> _About this exercise_:
All of the entries below should be copied exactly as they appear.

★ ★ ★

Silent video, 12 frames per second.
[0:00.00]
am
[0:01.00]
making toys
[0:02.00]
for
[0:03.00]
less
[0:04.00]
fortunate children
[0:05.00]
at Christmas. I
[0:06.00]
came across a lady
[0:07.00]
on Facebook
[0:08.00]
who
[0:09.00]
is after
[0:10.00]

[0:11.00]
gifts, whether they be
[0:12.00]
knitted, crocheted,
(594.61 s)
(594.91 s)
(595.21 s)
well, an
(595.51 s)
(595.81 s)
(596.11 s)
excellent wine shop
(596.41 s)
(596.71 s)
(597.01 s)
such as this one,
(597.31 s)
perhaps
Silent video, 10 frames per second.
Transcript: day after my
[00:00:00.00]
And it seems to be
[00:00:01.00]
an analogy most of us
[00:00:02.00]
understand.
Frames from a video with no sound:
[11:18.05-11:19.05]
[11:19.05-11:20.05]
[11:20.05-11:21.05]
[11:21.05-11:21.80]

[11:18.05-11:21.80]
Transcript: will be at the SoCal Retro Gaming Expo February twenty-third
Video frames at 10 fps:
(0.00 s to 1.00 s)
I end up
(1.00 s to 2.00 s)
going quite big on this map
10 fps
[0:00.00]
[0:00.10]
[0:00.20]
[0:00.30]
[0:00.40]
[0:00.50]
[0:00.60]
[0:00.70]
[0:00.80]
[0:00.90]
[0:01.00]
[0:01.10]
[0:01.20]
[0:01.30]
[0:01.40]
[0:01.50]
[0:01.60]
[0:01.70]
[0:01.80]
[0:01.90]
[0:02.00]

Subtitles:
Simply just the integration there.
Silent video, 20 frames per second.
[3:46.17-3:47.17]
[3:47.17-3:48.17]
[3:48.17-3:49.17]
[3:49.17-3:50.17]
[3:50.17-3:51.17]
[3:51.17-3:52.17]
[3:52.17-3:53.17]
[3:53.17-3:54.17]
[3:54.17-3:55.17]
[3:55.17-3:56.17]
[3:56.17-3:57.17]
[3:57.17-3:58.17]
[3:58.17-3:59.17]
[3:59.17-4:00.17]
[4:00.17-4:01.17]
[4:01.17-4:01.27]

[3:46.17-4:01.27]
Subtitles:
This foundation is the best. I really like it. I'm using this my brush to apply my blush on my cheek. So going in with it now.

★ ★ ★

> _Response area_:
Silent video, 12 frames per second.
[0:00.00]
am
[0:01.00]
making toys
[0:02.00]
for
[0:03.00]
less
[0:04.00]
fortunate children
[0:05.00]
at Christmas. I
[0:06.00]
came across a lady
[0:07.00]
on Facebook
[0:08.00]
who
[0:09.00]
is after
[0:10.00]

[0:11.00]
gifts, whether they be
[0:12.00]
knitted, crocheted,
(594.61 s)
(594.91 s)
(595.21 s)
well, an
(595.51 s)
(595.81 s)
(596.11 s)
excellent wine shop
(596.41 s)
(596.71 s)
(597.01 s)
such as this one,
(597.31 s)
perhaps
Silent video, 10 frames per second.
Transcript: day after my
[00:00:00.00]
And it seems to be
[00:00:01.00]
an analogy most of us
[00:00:02.00]
understand.
Frames from a video with no sound:
[11:18.05-11:19.05]
[11:19.05-11:20.05]
[11:20.05-11:21.05]
[11:21.05-11:21.80]

[11:18.05-11:21.80]
Transcript: will be at the SoCal Retro Gaming Expo February twenty-third
Video frames at 10 fps:
(0.00 s to 1.00 s)
I end up
(1.00 s to 2.00 s)
going quite big on this map
10 fps
[0:00.00]
[0:00.10]
[0:00.20]
[0:00.30]
[0:00.40]
[0:00.50]
[0:00.60]
[0:00.70]
[0:00.80]
[0:00.90]
[0:01.00]
[0:01.10]
[0:01.20]
[0:01.30]
[0:01.40]
[0:01.50]
[0:01.60]
[0:01.70]
[0:01.80]
[0:01.90]
[0:02.00]

Subtitles:
Simply just the integration there.
Silent video, 20 frames per second.
[3:46.17-3:47.17]
[3:47.17-3:48.17]
[3:48.17-3:49.17]
[3:49.17-3:50.17]
[3:50.17-3:51.17]
[3:51.17-3:52.17]
[3:52.17-3:53.17]
[3:53.17-3:54.17]
[3:54.17-3:55.17]
[3:55.17-3:56.17]
[3:56.17-3:57.17]
[3:57.17-3:58.17]
[3:58.17-3:59.17]
[3:59.17-4:00.17]
[4:00.17-4:01.17]
[4:01.17-4:01.27]

[3:46.17-4:01.27]
Subtitles:
This foundation is the best. I really like it. I'm using this my brush to apply my blush on my cheek. So going in with it now.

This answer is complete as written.